The definitive book on the new media economy has to be ChrisAnderson’s - “The Long Tail.” It offers a simple and cogent explanation for how IT and the internet has changed the economics of commerce and even the buying behavior of individuals. If you are reading this blog – then this book is a must read.
I believe that the how we are buying, communicating and even socializing over the internet will ultimately transcend how traditional businesses operate. While it used to be that IT innovation was driven mostly from the inside out (e.g. where large companies build technology that ultimately reaches consumers) I believe that we have now practically inverted our innovation dynamic. We are clearly moving to an outside in innovation model where much (if not most) of the innovation is starting out at the edge. The most innovative technology is being used by startups and in the home and at the consumer level. The simple fact is that better tools exist today to help me find an obscure song I want to buy than help me find a person inside of my company with certain skills or critical data that I might want for a project.
Given the “long tail” for demand of things like music or videos then it is likely that corporate and business information and data access would follow a similar curve but – I believe that, today, it doesn’t. Why? I believe that access to “the long tail” is fundamentally enabled through the creation “Information-centric” IT structures.
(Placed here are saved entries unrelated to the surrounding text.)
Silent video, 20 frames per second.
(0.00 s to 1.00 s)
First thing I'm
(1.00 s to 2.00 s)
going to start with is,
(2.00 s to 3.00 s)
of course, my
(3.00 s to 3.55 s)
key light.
Most IT environments inside of large companies, however, are still “Application-Centric.” To put it simply, most large companies today, even with all of their IT systems, are organized like brick and mortar stores in terms of information.
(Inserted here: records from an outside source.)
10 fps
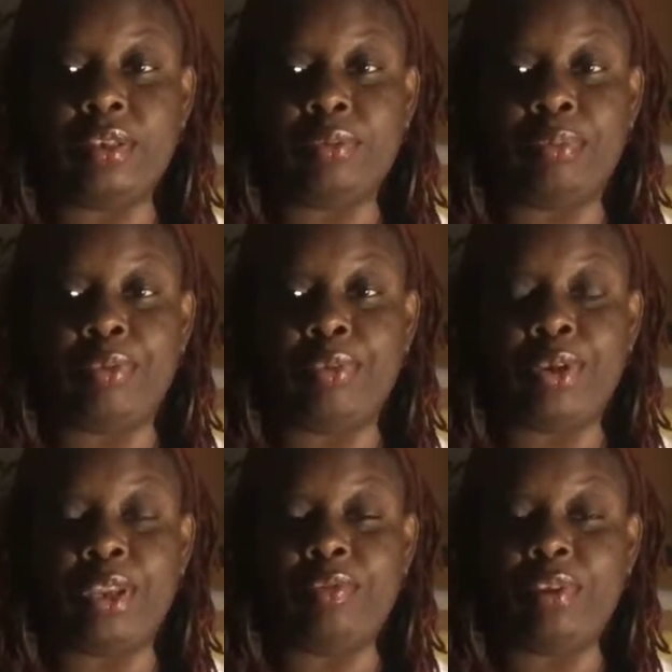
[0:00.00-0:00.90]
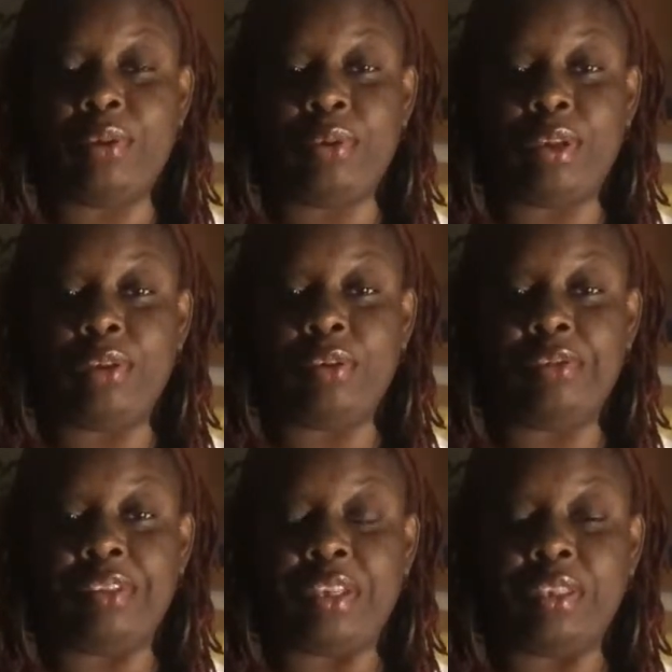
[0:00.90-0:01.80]
before you even know it, you're
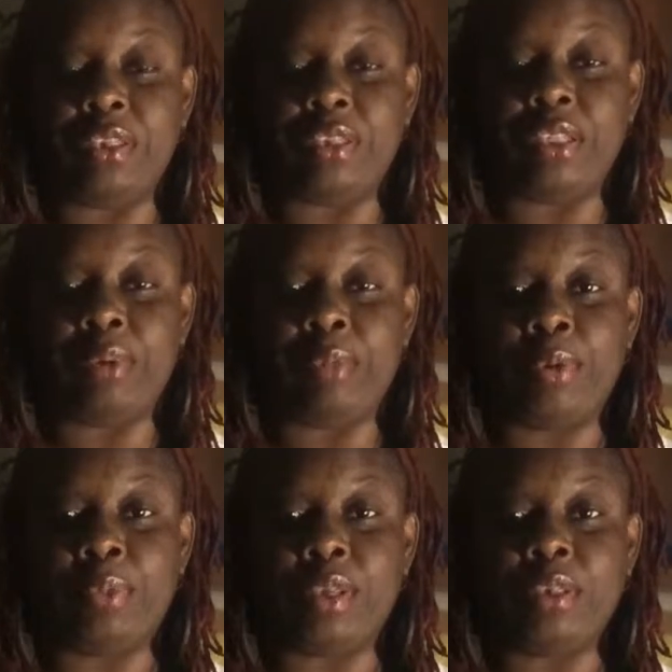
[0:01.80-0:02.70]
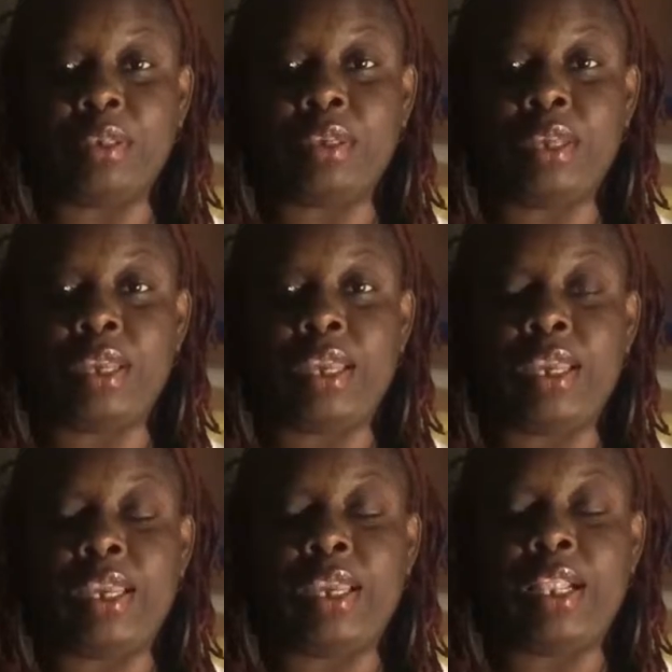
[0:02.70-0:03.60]
reflecting in that moment.
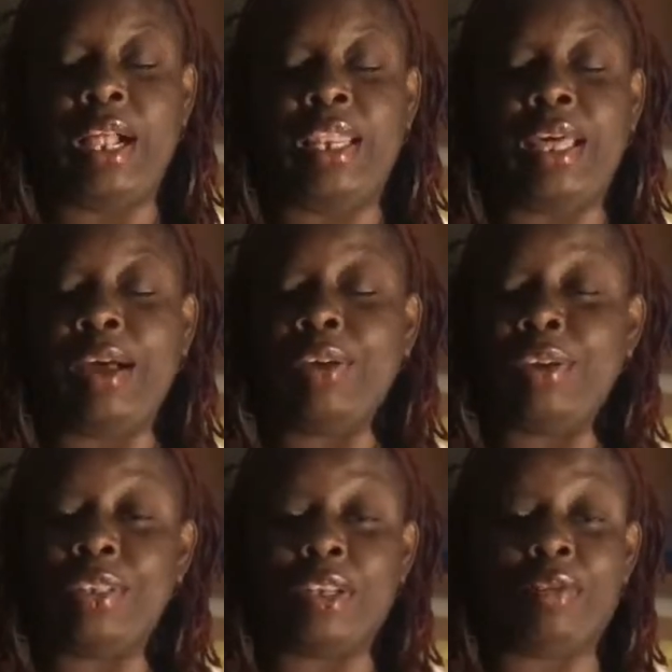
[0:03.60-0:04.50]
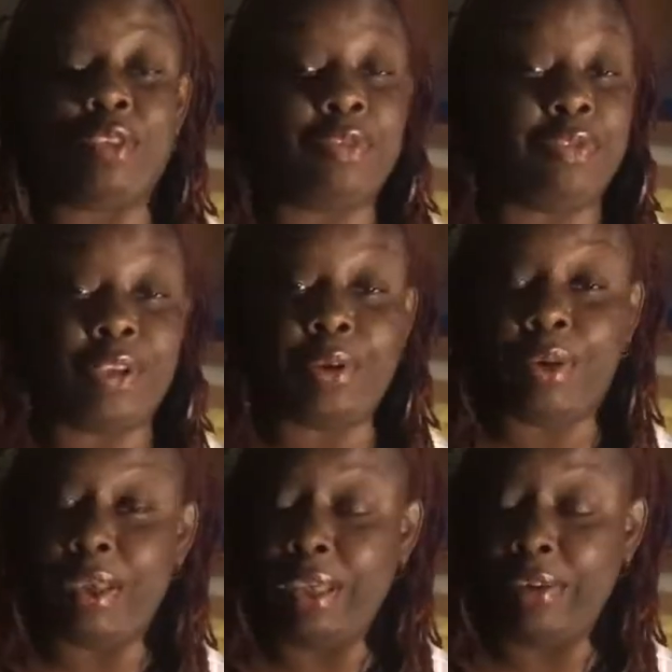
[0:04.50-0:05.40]
Allow yourself to feel
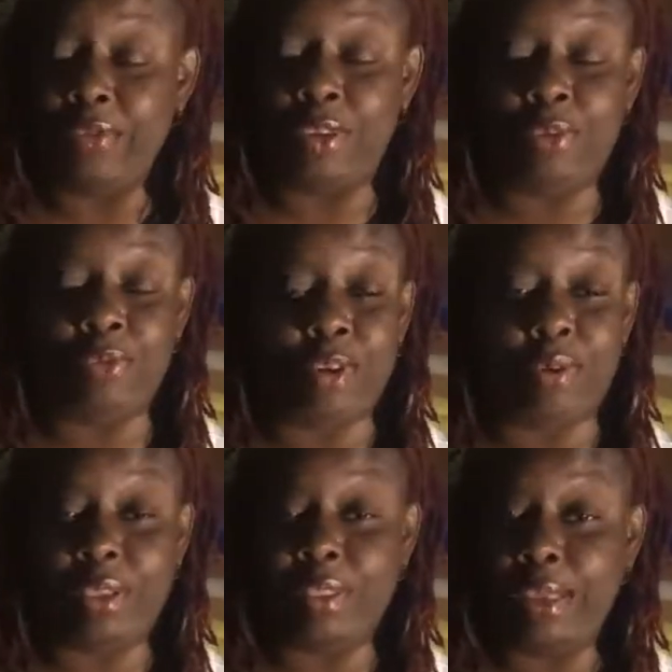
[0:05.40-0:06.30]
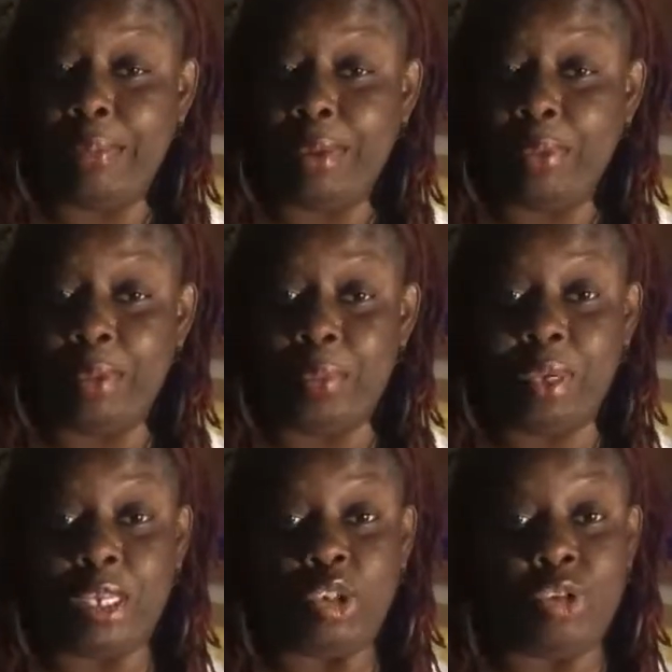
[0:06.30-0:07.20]
however you felt in that moment
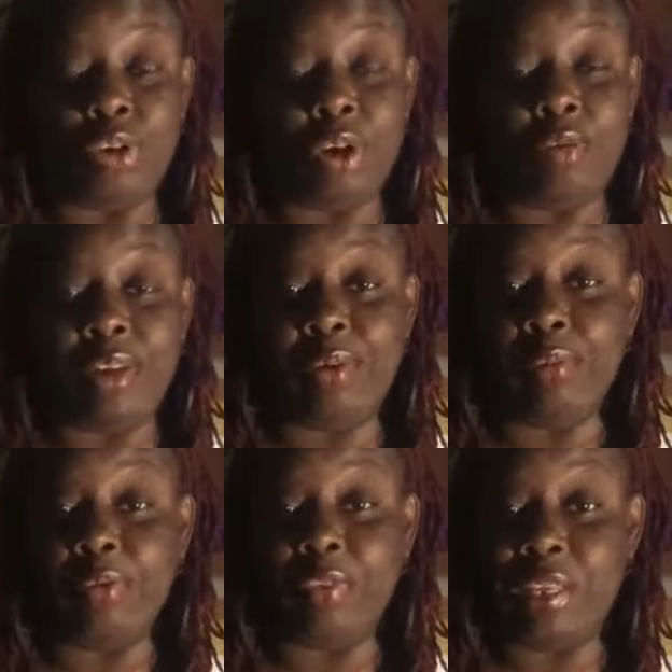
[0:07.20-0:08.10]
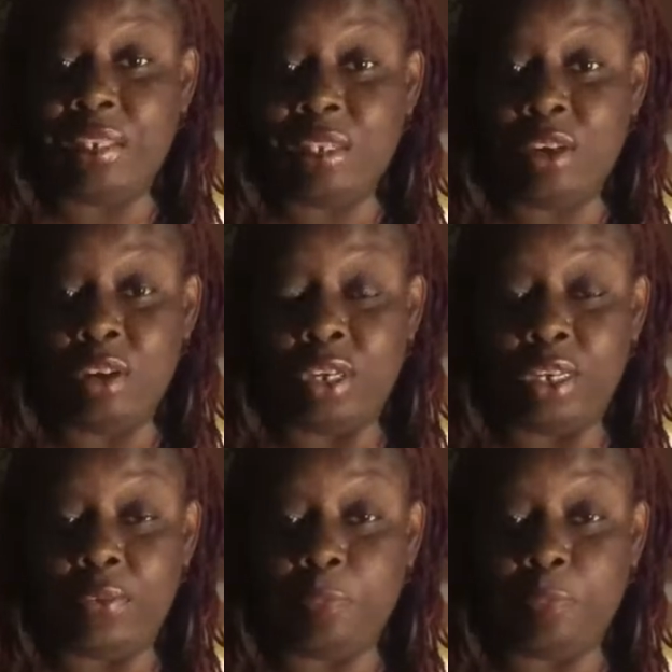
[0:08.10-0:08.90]
because you're already reflecting on it,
A simple example- if you work in a large company, can you:
- Create (or have automatically generated) a personalized internal information portal based on you role and preferences?
- Seek out help on a project by looking at a corporate knowledge base or Wiki?
- Find some help on a project by searching a skills repository?
- Create an integrated customer knowledge profile by tying together sales records, feedback, and external market information?
Today, I would say that most companies have mined only a small portion of their own information for knowledge. Most mine information the way “The Long Tail” describes retailing – we focus on the top 10-20%. Corporations have a small group of “Corporate Accounts” or “Global Accounts” and the build the equivalent of brick and mortar businesses around them and setup a process to maintain a personal relationship.
So, what if there was a way to deliver that same level of personalized service to the other 80% of your customers, or even within your company to your employees? The fact is, companies have the raw ingredients (data) today. It just needs to be unleashed.